Saturday, March 19, 2016

I KNOW REMOVING YOUR STOMACH SEEMS EXCESSIVE, BUT IN MY EYES NOT REMOVING IT SEEMS EXCESSIVE

Don’t get me wrong….I know that ANYTHING can take me at ANY time, but if I can help to prevent it, I sure will! I am not God and I don’t have the end all say. Watching my mom go through hereditary diffuse gastric cancer was AWFUL. I don’t wish it on anyone and because I have the option to LIVE even without a stomach so Paige and Sean won’t watch me go through it, that’s just what I’ll do.

My mom HATED taking pictures, but here are a few.  If you knew my mom, you might remember her looking this way. She was BEAUTIFUL inside and out!! 

This is a picture the summer before she past. I believe she was still doing cancer treatment at this point and had already had 80% of her stomach removed. 

The next is after being treated with chemo and radiation. She was much thinner and lost all her hair, so she had a wig on here. 

The last photo was taken at Thanksgiving. She past December 19, 2004. This picture hurts SO much!!! She looks SO sick and it breaks my heart. I NEVER want Paige to EVER have to see me that way! (THANK YOU to Ruth for sending me a whole photo album FILLED with pictures and memories!!!)

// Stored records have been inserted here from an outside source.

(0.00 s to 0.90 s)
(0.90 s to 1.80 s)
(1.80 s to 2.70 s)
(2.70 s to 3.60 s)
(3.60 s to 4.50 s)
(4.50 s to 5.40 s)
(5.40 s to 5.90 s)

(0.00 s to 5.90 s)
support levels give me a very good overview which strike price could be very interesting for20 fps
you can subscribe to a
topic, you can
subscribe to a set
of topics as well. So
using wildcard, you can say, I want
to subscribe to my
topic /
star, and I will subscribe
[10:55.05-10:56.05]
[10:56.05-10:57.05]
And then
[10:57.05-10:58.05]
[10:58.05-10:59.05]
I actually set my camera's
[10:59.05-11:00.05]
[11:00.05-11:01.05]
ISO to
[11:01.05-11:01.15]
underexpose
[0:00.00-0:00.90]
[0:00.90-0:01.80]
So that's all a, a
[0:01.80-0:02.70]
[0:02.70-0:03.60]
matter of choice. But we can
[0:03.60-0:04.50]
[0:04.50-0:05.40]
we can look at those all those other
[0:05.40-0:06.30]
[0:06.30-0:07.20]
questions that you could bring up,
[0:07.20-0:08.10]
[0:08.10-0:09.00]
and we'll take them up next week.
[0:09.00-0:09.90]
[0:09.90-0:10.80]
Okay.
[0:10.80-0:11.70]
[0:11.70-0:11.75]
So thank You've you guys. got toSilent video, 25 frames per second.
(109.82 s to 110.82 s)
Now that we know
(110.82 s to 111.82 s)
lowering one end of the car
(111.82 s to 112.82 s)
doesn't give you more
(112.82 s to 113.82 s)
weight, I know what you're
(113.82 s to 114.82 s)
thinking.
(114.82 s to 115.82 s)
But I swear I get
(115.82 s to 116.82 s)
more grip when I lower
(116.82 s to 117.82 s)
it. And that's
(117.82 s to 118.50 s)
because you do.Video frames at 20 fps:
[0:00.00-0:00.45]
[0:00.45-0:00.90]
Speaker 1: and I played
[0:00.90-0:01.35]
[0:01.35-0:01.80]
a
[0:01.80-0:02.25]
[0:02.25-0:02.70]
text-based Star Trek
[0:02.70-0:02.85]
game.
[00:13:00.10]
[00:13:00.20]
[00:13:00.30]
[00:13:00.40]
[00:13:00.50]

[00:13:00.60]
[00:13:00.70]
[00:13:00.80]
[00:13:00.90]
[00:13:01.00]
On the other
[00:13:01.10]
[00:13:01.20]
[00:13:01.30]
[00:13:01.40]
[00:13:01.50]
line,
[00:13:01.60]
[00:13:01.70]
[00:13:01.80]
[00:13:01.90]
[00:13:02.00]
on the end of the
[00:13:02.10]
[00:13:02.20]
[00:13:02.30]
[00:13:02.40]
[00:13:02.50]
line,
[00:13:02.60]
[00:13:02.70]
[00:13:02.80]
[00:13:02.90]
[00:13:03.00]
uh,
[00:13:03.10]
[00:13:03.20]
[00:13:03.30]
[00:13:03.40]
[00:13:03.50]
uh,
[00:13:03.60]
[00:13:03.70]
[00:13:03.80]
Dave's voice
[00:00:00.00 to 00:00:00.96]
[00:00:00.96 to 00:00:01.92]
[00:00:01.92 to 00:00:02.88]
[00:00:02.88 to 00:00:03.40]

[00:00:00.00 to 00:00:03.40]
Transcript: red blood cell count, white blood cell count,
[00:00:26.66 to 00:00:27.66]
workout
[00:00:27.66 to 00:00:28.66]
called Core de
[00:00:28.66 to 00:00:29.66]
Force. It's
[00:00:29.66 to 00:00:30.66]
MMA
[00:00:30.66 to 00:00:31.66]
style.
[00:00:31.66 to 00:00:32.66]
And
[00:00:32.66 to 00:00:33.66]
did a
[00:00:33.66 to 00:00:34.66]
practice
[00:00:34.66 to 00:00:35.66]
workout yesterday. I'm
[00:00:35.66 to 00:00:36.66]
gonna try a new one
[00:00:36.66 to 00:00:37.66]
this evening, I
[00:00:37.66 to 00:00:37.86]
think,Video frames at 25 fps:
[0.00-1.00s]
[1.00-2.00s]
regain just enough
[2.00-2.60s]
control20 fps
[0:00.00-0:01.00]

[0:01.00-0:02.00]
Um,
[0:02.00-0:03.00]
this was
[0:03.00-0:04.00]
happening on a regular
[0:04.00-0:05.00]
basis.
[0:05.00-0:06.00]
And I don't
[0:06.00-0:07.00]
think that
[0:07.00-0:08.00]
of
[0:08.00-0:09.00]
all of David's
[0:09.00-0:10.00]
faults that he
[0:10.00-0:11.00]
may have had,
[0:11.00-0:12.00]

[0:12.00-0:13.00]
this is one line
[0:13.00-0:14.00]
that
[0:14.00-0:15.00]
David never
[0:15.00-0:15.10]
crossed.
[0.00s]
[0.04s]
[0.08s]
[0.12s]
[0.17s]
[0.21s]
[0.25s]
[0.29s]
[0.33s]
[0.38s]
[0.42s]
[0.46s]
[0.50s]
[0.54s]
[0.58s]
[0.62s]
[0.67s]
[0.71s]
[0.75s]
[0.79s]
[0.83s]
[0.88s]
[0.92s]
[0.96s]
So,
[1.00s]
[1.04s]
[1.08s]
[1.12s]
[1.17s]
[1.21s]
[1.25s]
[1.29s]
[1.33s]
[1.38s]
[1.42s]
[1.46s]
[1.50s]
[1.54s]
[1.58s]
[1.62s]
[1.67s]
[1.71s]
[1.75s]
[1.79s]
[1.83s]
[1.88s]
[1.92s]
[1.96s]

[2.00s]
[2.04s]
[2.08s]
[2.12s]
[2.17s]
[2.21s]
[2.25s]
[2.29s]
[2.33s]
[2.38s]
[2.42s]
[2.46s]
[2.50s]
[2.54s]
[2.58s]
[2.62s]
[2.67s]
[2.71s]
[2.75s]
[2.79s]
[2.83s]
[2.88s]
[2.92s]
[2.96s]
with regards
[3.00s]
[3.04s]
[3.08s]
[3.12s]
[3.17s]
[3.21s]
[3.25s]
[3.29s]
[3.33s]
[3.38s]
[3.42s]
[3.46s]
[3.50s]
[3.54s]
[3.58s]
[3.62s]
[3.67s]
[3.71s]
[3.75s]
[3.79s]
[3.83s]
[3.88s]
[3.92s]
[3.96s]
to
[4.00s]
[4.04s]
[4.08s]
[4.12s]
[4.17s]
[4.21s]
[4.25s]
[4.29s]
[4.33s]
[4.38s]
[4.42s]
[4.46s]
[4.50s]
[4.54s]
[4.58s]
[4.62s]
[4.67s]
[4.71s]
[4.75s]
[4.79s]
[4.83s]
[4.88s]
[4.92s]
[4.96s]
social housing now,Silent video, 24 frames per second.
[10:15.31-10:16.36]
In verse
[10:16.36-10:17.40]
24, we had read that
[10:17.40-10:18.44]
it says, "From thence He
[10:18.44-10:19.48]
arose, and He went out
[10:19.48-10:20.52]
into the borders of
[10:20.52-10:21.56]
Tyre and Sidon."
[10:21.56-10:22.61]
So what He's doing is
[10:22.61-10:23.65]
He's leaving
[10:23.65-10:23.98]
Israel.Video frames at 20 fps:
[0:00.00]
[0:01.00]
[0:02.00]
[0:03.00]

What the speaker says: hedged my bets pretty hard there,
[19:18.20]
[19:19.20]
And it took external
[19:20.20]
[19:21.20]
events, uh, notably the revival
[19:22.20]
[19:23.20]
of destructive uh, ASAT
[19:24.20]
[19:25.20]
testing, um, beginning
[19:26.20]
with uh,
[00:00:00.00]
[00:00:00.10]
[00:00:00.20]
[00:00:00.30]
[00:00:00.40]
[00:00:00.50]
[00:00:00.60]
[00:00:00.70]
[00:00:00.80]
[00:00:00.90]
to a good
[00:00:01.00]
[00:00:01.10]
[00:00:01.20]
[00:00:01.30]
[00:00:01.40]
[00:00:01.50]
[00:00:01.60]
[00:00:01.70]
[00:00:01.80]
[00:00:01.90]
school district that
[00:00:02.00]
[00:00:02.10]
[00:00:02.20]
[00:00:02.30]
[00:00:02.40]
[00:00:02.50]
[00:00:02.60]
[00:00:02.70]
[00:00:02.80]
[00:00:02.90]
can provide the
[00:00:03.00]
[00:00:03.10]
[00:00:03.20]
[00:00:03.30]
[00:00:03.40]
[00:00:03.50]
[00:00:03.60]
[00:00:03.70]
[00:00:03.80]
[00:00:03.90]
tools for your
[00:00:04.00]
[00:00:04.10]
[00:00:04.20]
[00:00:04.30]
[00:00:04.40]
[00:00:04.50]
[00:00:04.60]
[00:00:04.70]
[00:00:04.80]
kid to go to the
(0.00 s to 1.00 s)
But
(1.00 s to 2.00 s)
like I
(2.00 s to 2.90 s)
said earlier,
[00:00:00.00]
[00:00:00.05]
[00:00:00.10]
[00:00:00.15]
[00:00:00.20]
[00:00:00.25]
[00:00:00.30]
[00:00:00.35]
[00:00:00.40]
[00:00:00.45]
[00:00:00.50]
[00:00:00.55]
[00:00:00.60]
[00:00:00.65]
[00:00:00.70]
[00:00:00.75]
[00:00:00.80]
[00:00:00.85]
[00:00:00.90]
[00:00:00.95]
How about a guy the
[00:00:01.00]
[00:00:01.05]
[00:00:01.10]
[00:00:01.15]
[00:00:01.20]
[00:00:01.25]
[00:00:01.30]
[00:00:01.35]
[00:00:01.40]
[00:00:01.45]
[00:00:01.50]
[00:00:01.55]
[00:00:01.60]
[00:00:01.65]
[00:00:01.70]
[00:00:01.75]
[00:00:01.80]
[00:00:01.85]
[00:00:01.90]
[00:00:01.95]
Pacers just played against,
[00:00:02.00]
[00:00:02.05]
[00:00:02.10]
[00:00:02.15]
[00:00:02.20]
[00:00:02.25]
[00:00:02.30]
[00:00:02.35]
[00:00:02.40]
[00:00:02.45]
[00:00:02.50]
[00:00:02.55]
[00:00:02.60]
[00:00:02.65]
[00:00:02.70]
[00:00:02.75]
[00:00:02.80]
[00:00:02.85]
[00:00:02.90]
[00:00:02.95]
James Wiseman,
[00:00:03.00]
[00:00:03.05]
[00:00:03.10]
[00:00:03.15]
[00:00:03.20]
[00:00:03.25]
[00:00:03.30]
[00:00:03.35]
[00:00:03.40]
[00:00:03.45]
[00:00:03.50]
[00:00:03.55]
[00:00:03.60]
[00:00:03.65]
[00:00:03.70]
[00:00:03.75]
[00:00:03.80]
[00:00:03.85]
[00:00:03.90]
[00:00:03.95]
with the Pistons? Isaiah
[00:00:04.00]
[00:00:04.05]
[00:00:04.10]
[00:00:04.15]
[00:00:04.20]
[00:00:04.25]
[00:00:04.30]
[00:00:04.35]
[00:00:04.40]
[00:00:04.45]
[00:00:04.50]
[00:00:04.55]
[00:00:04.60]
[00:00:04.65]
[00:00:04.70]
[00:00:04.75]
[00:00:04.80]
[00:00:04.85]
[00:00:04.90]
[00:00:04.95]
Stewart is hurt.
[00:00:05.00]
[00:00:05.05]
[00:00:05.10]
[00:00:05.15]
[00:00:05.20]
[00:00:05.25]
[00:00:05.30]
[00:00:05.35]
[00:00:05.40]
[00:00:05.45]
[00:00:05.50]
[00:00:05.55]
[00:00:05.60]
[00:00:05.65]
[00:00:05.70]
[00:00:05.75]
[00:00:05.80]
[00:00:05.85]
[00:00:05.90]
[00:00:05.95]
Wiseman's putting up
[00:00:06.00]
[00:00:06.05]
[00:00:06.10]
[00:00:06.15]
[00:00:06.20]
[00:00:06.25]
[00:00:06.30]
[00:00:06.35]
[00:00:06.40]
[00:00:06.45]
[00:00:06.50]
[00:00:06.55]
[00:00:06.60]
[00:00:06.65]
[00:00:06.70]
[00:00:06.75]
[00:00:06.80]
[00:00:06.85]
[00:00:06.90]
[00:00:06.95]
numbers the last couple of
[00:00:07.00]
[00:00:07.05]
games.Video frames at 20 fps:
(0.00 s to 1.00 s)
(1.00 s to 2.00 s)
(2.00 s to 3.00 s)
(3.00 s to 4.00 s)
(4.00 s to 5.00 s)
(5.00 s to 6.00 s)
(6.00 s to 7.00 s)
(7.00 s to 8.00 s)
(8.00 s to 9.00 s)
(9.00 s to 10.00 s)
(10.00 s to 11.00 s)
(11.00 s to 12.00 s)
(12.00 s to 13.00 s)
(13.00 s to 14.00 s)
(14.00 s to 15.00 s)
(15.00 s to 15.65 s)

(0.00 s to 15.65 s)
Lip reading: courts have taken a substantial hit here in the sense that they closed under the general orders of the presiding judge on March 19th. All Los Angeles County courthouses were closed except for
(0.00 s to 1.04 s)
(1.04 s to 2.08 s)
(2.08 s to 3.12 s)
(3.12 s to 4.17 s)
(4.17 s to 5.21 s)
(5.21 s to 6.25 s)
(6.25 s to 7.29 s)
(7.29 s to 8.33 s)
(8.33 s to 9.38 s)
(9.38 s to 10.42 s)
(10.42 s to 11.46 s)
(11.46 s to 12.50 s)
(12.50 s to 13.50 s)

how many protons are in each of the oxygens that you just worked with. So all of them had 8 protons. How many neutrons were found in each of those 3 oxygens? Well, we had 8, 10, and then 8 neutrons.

I know removing your stomach seems a bit excessive, but in my eyes….when it’s GENETIC and there’s nothing I can do to prevent it (I've had several people say, "just keep yourself healthy"...I wish it was that easy) and with an 83% chance of getting it and only 4% chance of survival IF I get it, then NOT removing my stomach when I KNOW I can live without it seems excessive. I know this isn’t for everyone…not even knowing about the genetic mutation is for everyone, but I’m here to live for Sean and Paige & to me it seems crazy to not even CONSIDER knowing about the mutation or removing your stomach when you have those chances against you. I miss my mom SO much and it’s been hard not having her here for SO many special moments (college graduation, getting married, having Paige, etc.) and I NEVER want Paige to have those sad feelings during such great moments in her life!!! I will fight to be here FOREVER if I can!!